Tatiana Sorokina was born on 23 April 1970 in Moscow, into a military family. Since her early childhood Tatiana knew that she wanted to be a singer. She graduated from the Alma-Ata Tchaikovsky Music College in the vocal class in 1991. After college, from 1991 to 2001, she worked as a soloist of the song and dance ensemble of the Eastern Border District of the Republic of Kazakhstan.
She participates in concerts in military garrisons at this time. In 1991, she entered the Kazakh National Conservatory at the Department of Solo Singing.
She is qualified as an opera and concert performer and a vocal teacher.

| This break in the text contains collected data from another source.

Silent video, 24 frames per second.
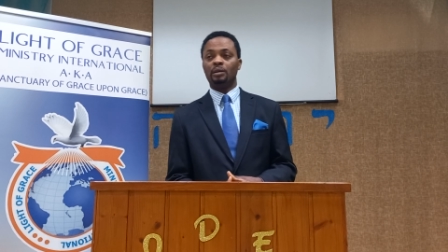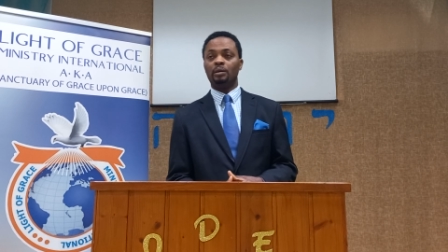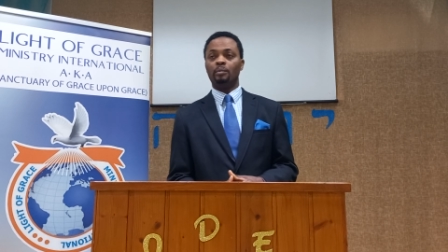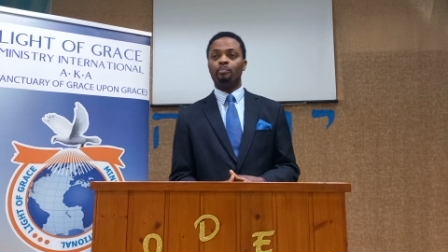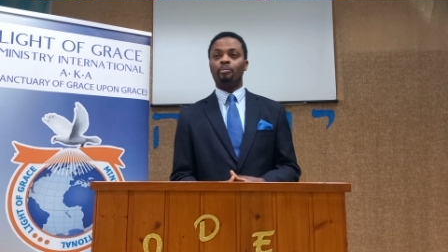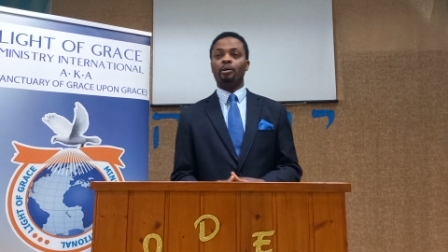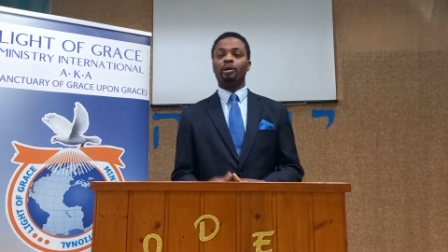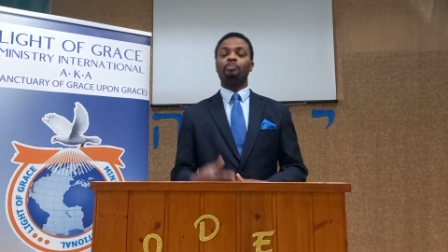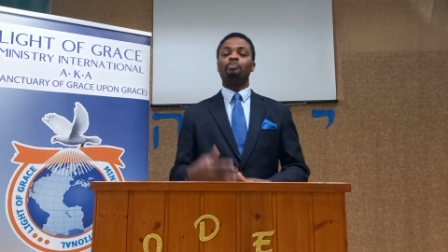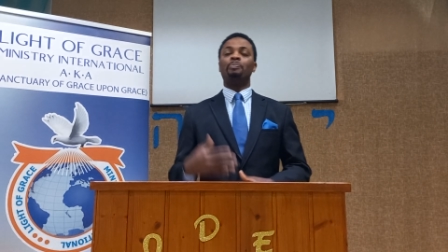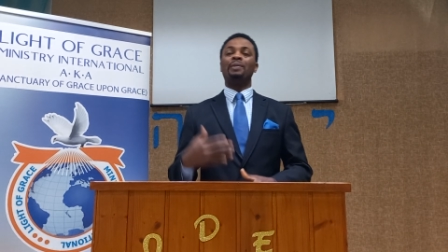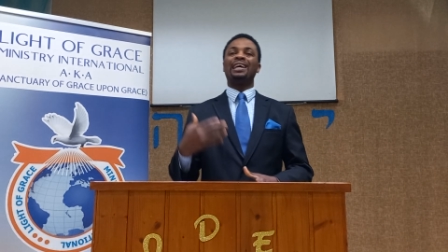
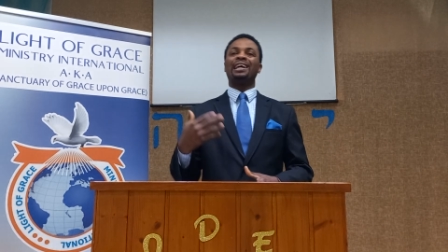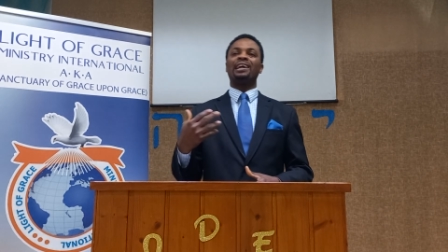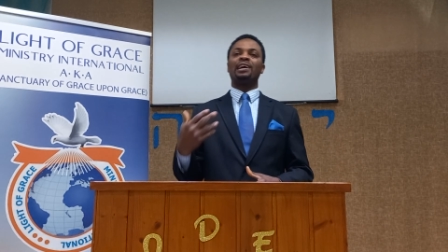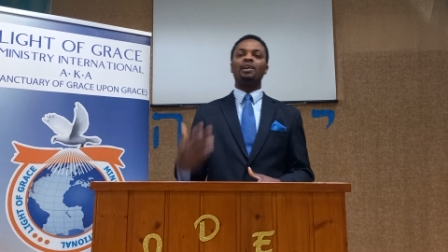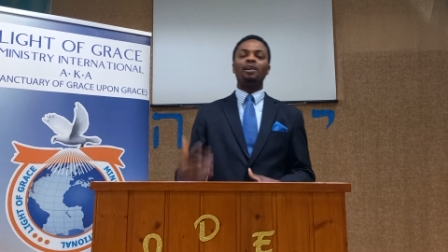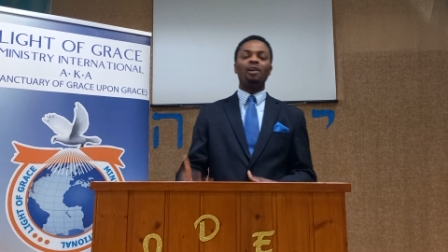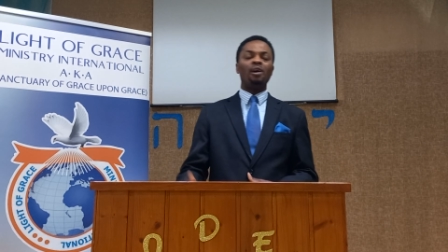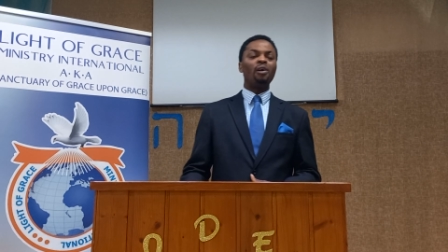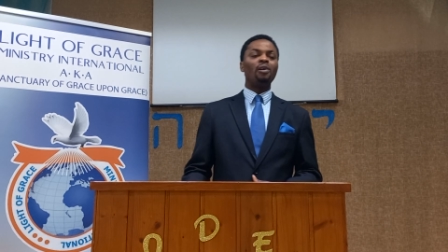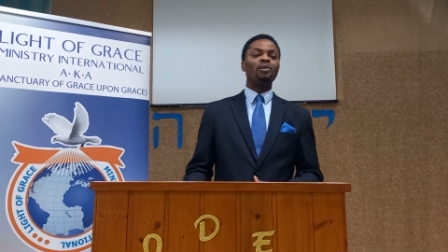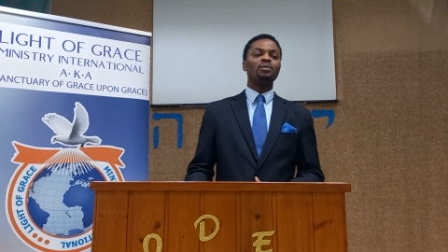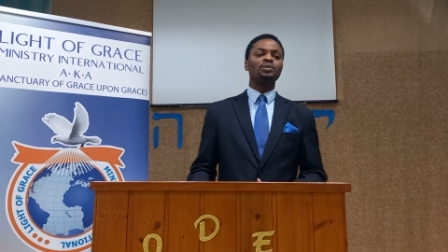but
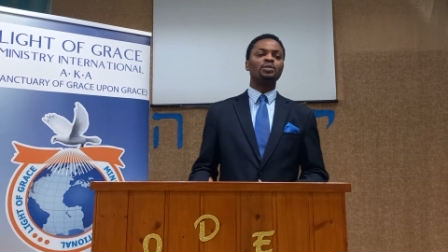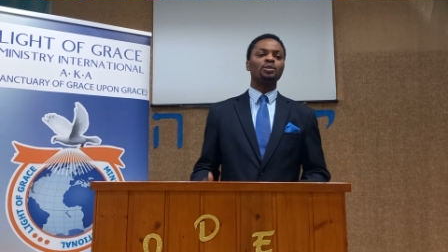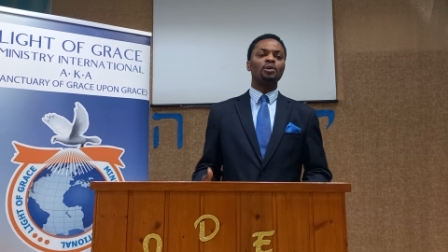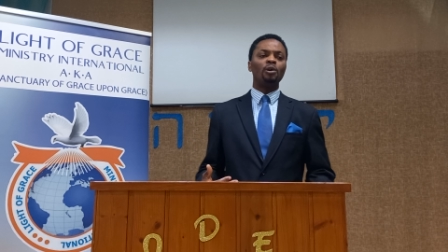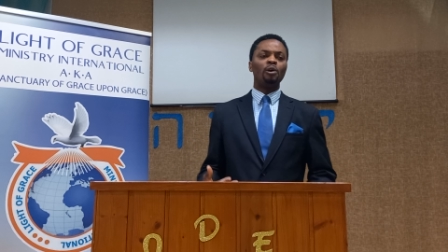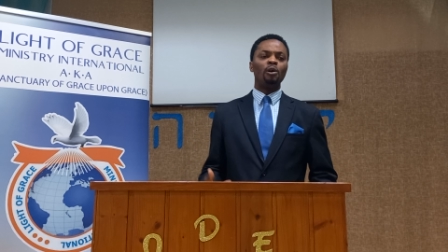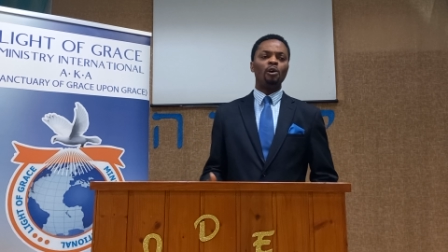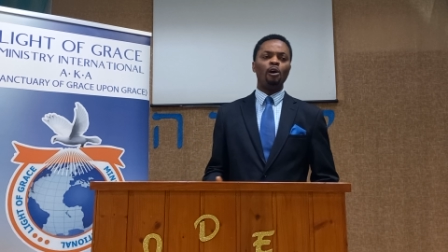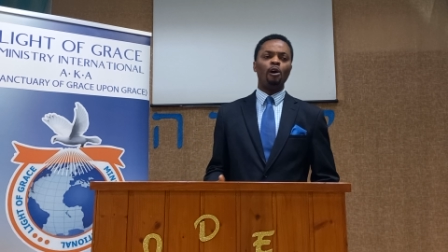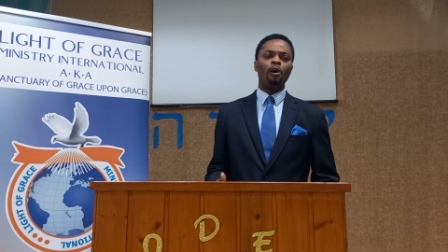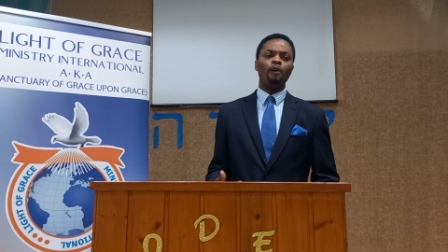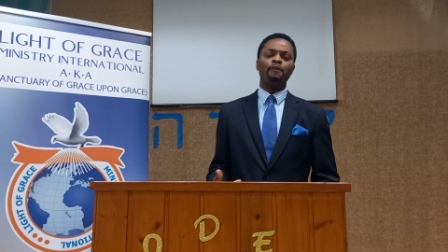because
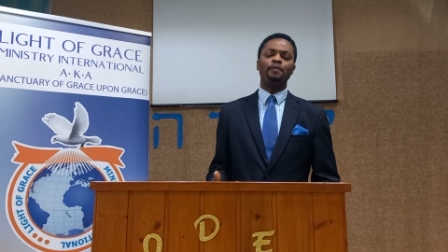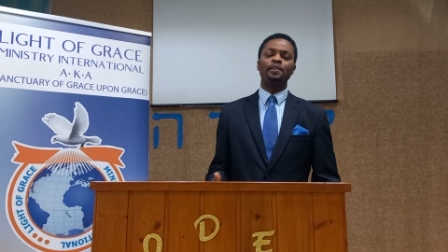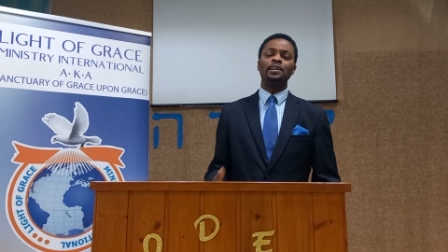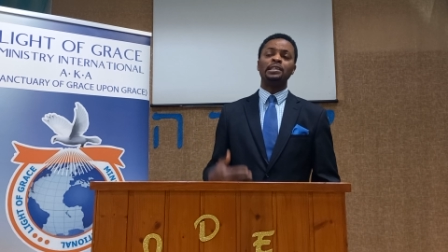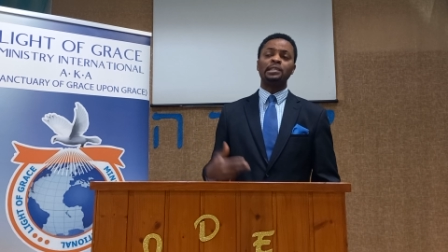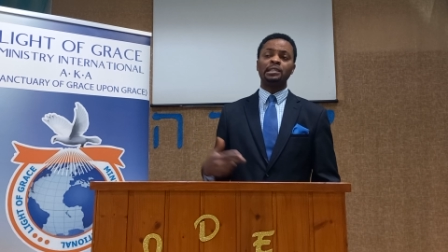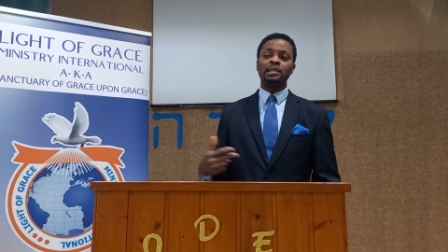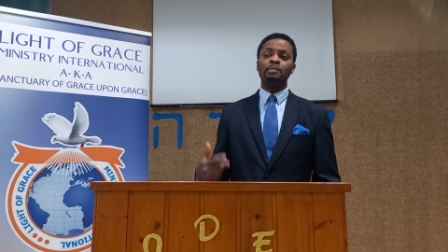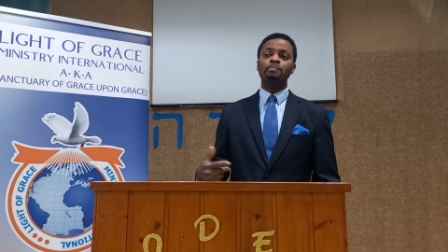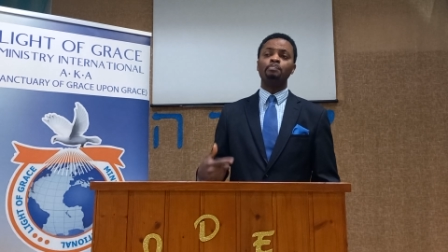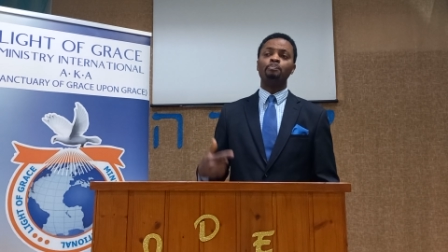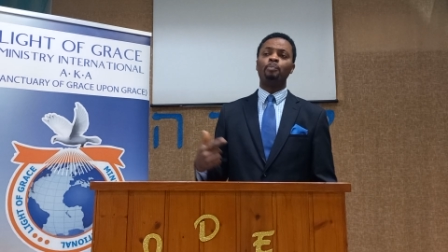of his
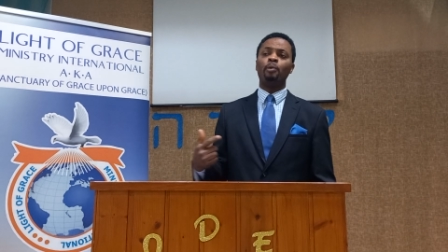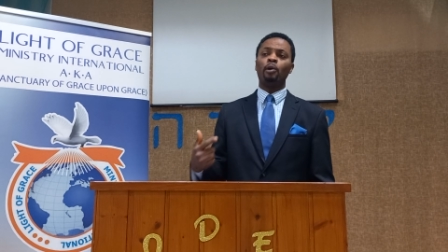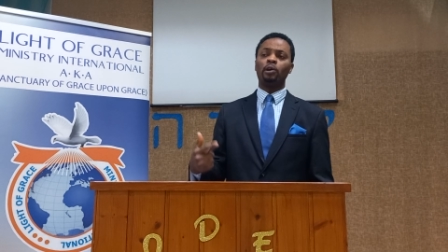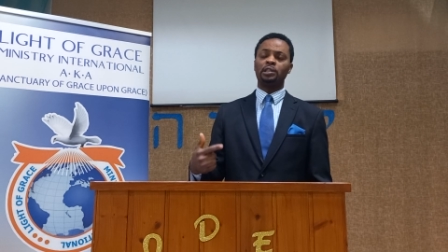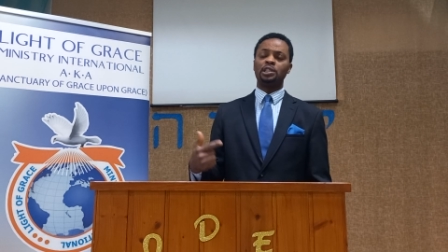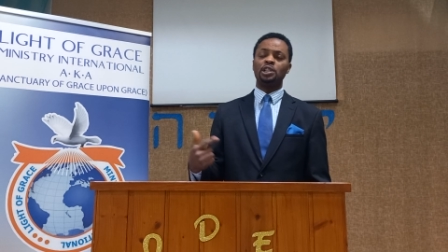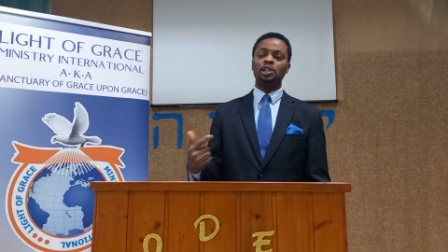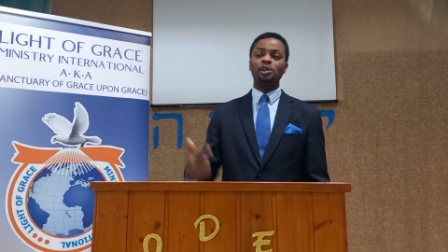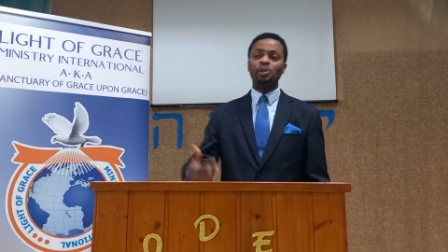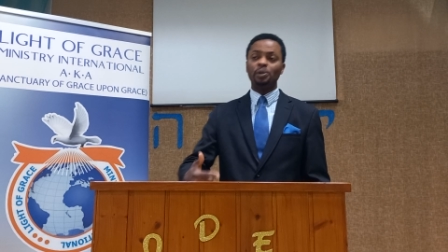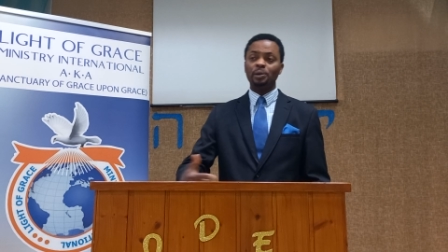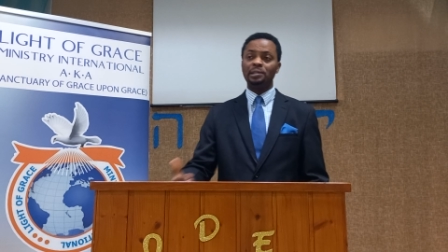
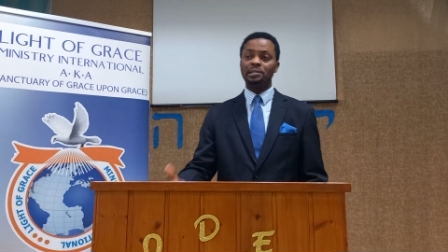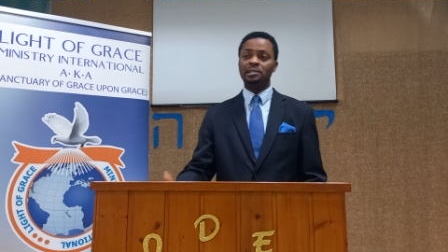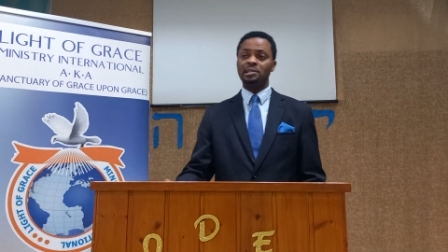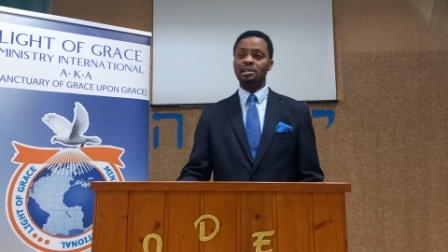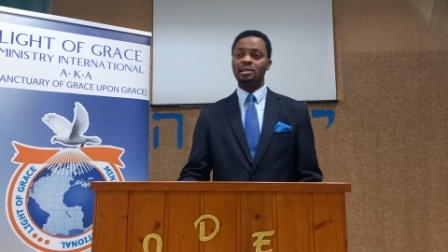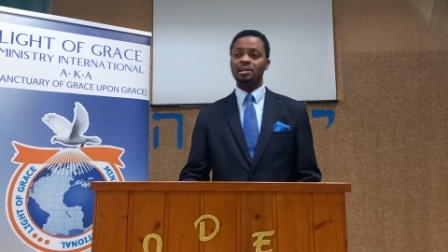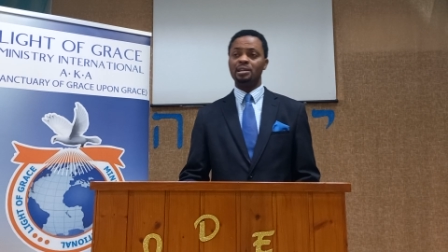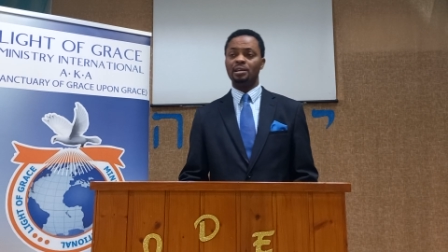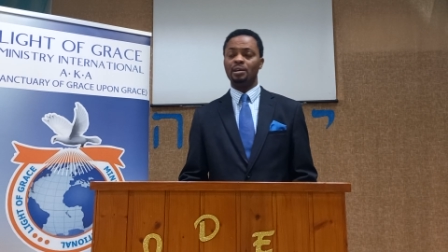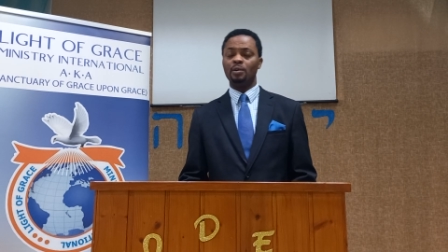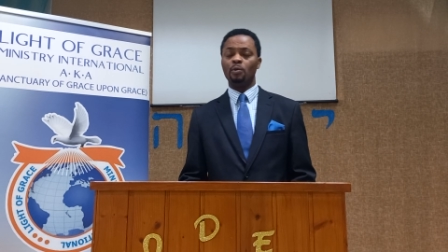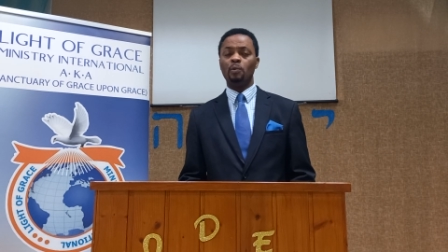importunity,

Tatiana is finishing her postgraduate studies of the Kazakh National Conservatory 1999–2001.
During her studies, she takes part in various music competitions and festivals.

===Career===
In 2001, Tatiana joined the Kazakh National Academic Opera and Ballet Theater named after Abai (Alma-Ata) as a leading soloist of the opera.
Until 2011, she performed the main parts of the theater's repertoire: «La traviata», «Rigoletto», «The Barber of Seville», «La bohème», «Die Fledermaus».
From 1998 to 2001, she taught vocals at the N. I. Sats Youth Theater in Alma-Ata<.
Tatiana Sorokina moved to Moscow in 2011 and since that time has been working as a soloist in the Mosconcert.
She taught vocal at Moscow State Pedagogical University in 2016–2019. Now Tatiana conducts concert activities, solo concerts, she has released two of her albums:
«One hundred roads, one mine» (2019) and «Heart and destiny» (2020).
Tatiana works with Russian singers: Ekaterina Semenova, Sergei Trofimov,
A. Zubkov, S. Bakumenko, K. Gubin and songwriters: L. Voropaeva, E. Muravyev, V. Arkanov, etc.
In 2019, Tatiana recorded the soundtrack for the TV series «Marusya» and the soundtrack for the TV series «Believe Fixed». In addition to singing, she appears in films, participates in TV programs.

Tatiana Sorokina has performed at such venues as the State Kremlin Palace, Crocus City Hall, Moscow International House of Music, Mosconcert Hall, Gradsky Hall and many others, and also abroad (Cyprus and other countries).

==Awards==
===State awards===
- Awarded with a diploma «For services to the state» Nazarbayev.
- Letter of thanks from the Representative Office of Rossotrudnichestvo in the Republic of Cyprus
- Awarded the prize of the Parliamentary Club and Leaders Today magazine «Leaders Today 2021».

===Music awards===
Laureate of the International Competitions named after E. Serkebayev and K. Baiseitova.
== TV series ==
- «Corrected to believe»

- «Marusya»

==Personal life==
Tatiana Sorokina has a husband and three children.